COVID-19 Related Research

Pandemic, panic, and precarity: Interviews with international students stranded in Ottawa during COVID-19

Luciara Nardon, Associate Professor, Sprott School of Business
Amrita Hari, Associate Professor, Pauline Jewett Institute of Women’s and Gender Studies
Funder: CRIW Ignite! – $10,000

This study investigates the experiences of international students in Ottawa during the COVID-19 pandemic, when traditional sources of emotional and financial support were drastically altered, leaving many international students in a highly precarious situation. The study aims to understand international students’ social situation, perspectives, and strategies to address the challenges they faced.
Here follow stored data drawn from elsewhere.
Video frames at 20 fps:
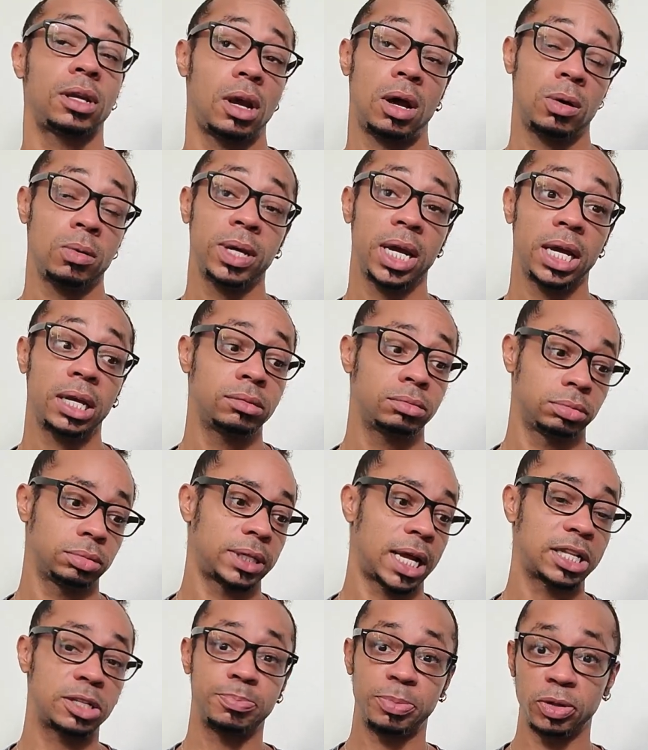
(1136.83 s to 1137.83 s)
Okay,
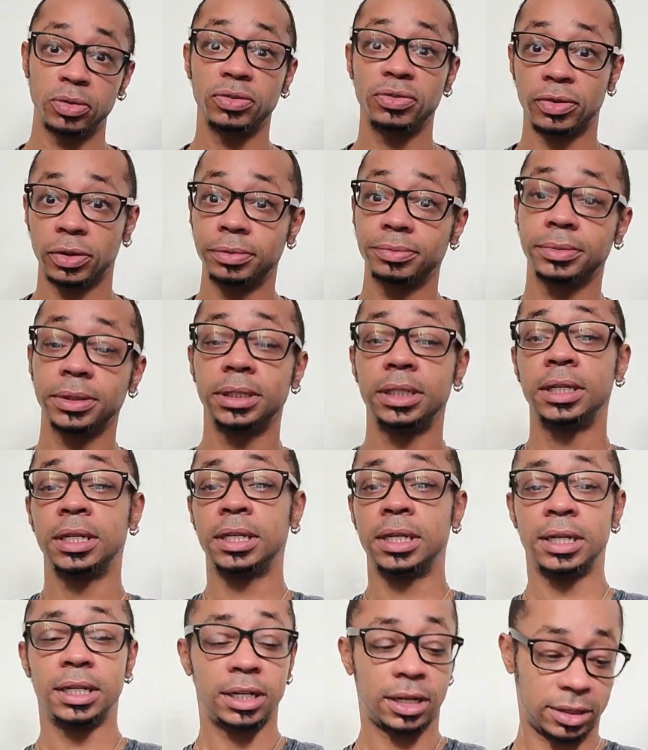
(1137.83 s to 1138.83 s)
that's beautiful.
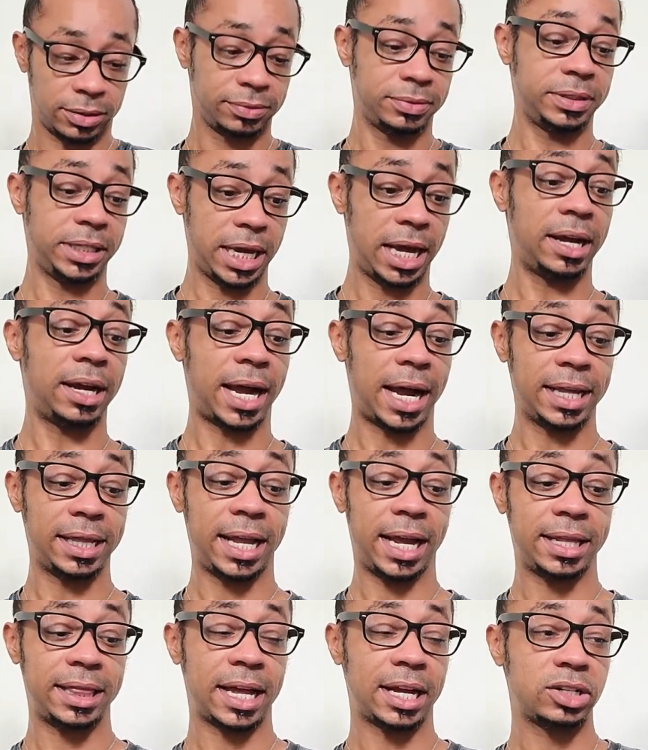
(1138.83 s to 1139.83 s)
Yeah, I
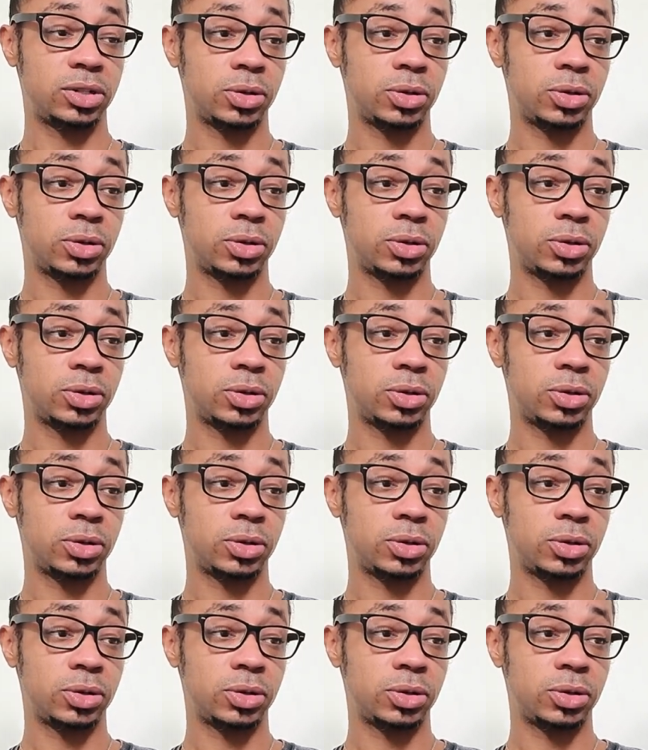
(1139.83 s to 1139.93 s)
like that,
Additionally, the study aims to adapt interviews as a social research tool to provide support for individuals facing a difficult and dynamic situation, enhance their well-being, and recommend adjustments to research tools to provide benefits to participants.
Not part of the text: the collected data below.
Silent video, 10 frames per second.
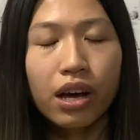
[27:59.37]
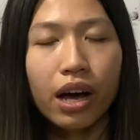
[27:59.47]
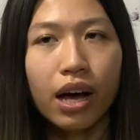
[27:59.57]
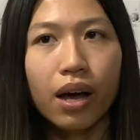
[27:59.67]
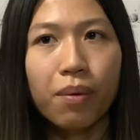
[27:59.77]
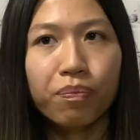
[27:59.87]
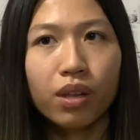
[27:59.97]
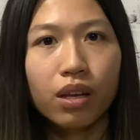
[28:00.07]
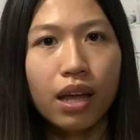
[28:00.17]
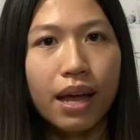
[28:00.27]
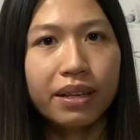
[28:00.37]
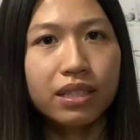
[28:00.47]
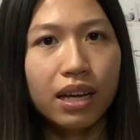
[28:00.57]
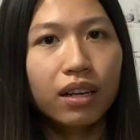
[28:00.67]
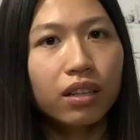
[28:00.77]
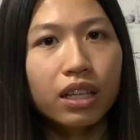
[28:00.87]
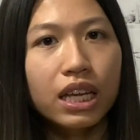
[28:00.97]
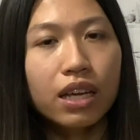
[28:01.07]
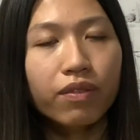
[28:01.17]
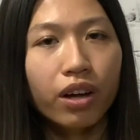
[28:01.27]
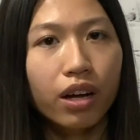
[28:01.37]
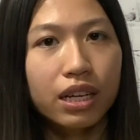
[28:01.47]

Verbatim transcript: Um, it did leave a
The Changing Nature of Work due to COVID-19

Linda Schweitzer, Professor, Sprott School of Business
Sean Lyons, Professor, Gordon S. Lang School of Business and Economics
Katrina Lauch, PhD Student, Sprott School of Business
Funder: CRIW Ignite! COVID-19 Special Funding – $5,000
Funder: Carleton University COVID-19 Rapid Response Research Grants – $18,507

The COVID-19 pandemic has necessitated significant and widespread changes in how most people work. The current work-at-home directive has resulted in the sudden collision of work and home life for many individuals. The rapid and urgent shift to remote work has forced many people who would not otherwise have had the opportunity and/or desire to work remotely to do so. As we collectively confront the challenges and opportunities afforded by the mass movement to remote work, this study investigates what working at home through the COVID-19 pandemic reveals about the future of working. Specifically, we explore the short, medium and long term shifts associated with people’s adjustment to working remotely from home, including the nature of work (employer expectations, hours, workspace), professional identity and career aspirations, the interaction of work and personal life, the division of labour in the home (housework, caregiving) and physical and psychological boundaries.
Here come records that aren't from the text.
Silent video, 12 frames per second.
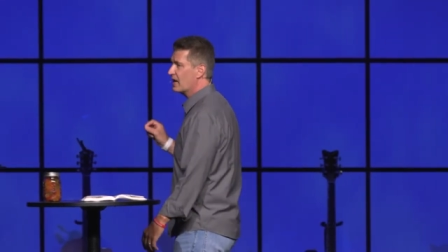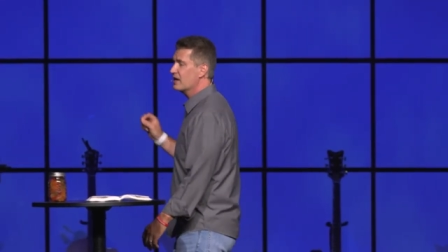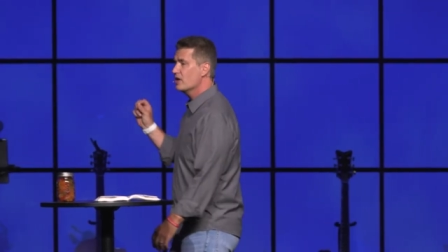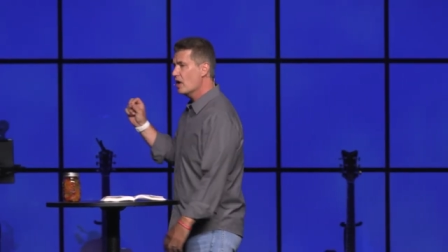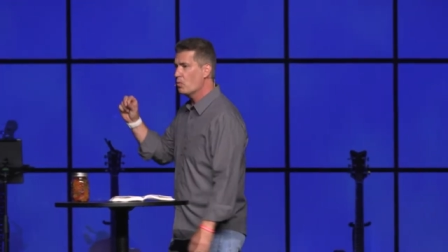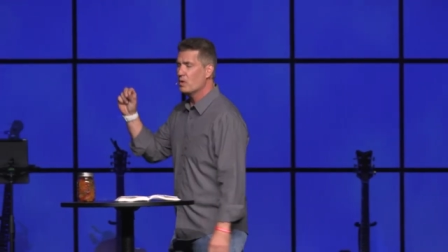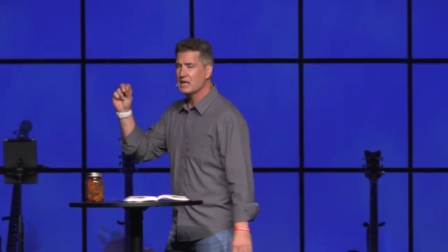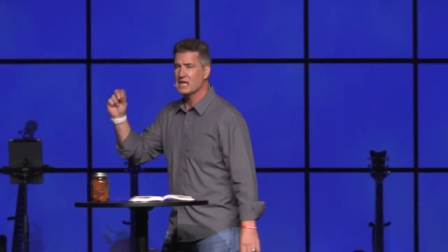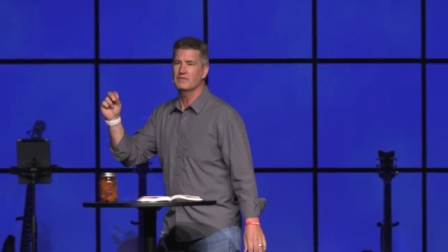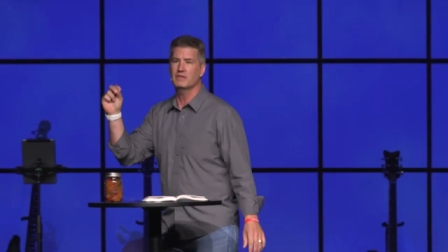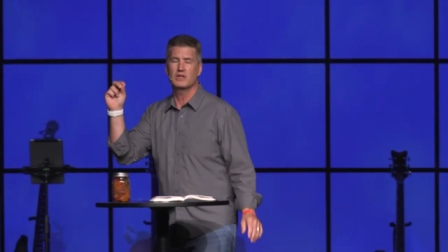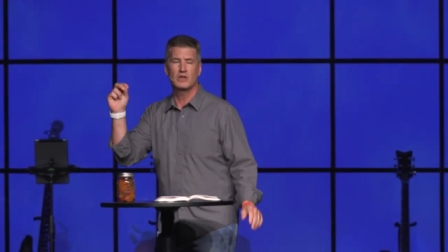and no one
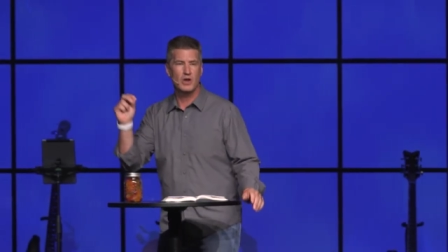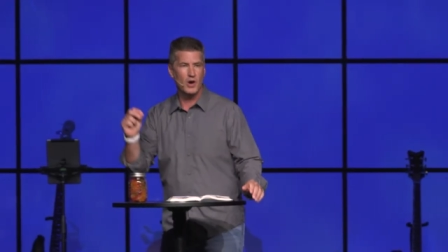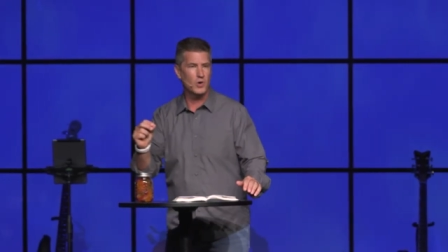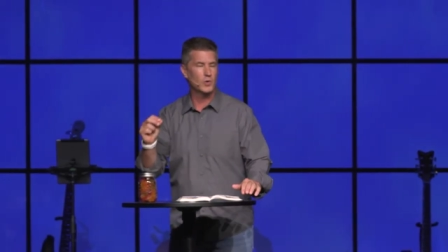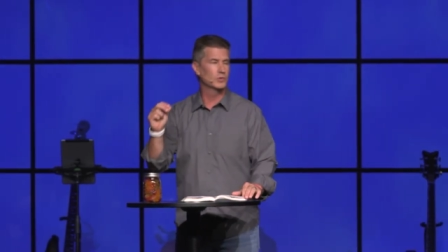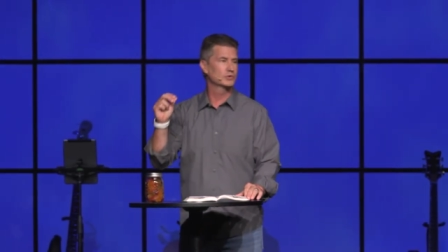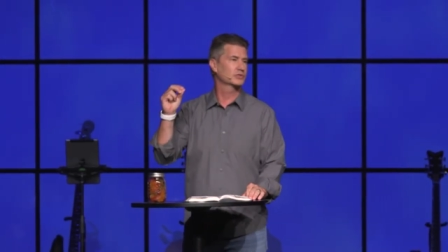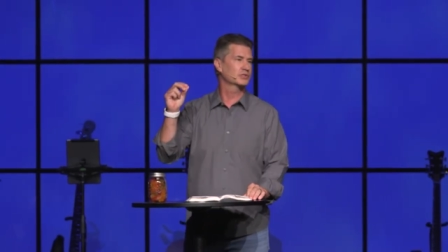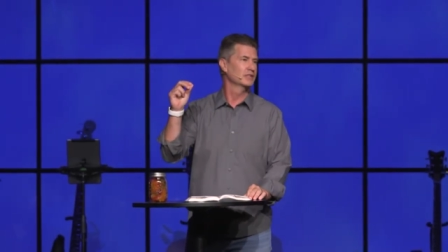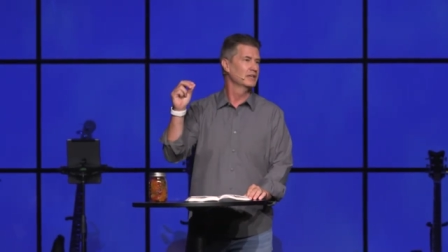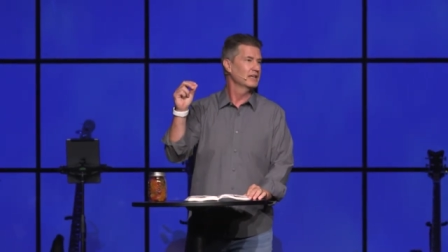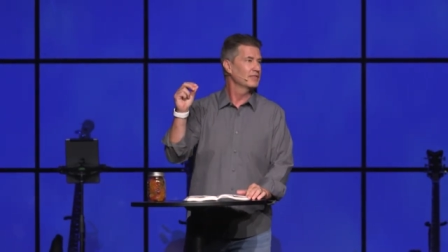even knows
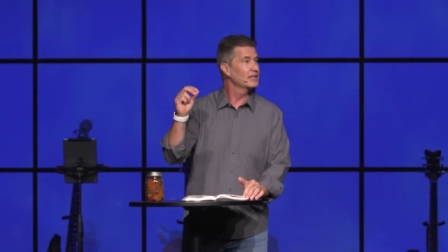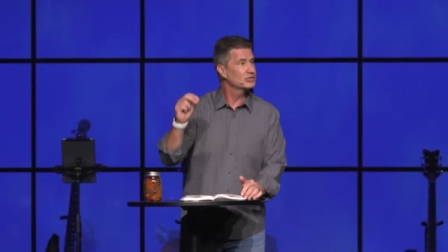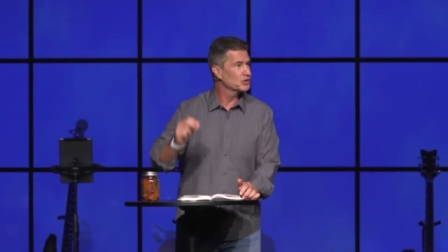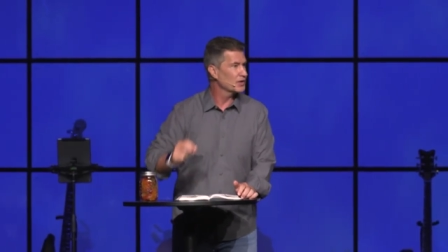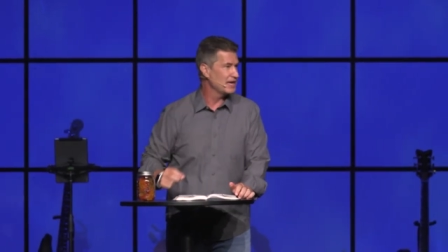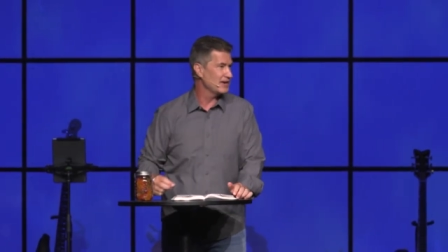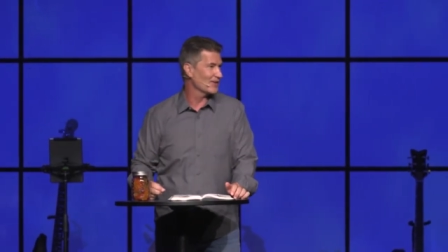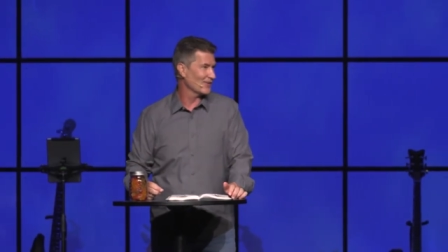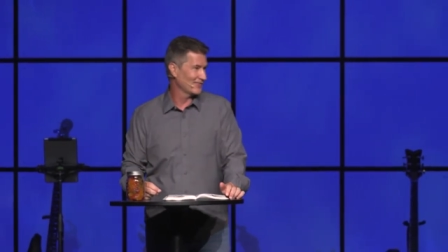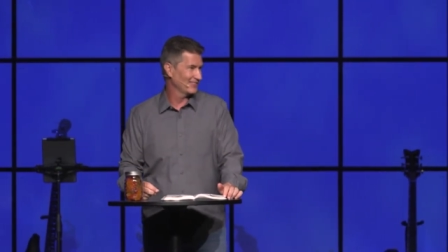that you're here.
Weathering the Storm Alone: Examining the Impact of COVID-19 on the Psychological and Job-Related Well-Being of Single Working Mothers

Angela Dionisi, Associate Professor, Sprott School of Business
K Dupré, Associate Professor, Psychology
Chelsea Smith, PhD Student, Sprott School of Business
Funder: CRIW Ignite! COVID-19 Special Funding – $5,000

This study examines how social isolation and physical distancing practices during the COVID-19 crisis have changed the nature of work and are uniquely impacting single mothers’ mental health and work-related attitudes. Furthermore, this study also explores how the burdens of the current work context are disproportionately falling on single mothers via the need to access financial aid, food banks, and/or other forms of social assistance. Special attention will be given to identifying possible supports to offer single mothers during such a precarious situation, and in so doing, reduce the vulnerability of this population.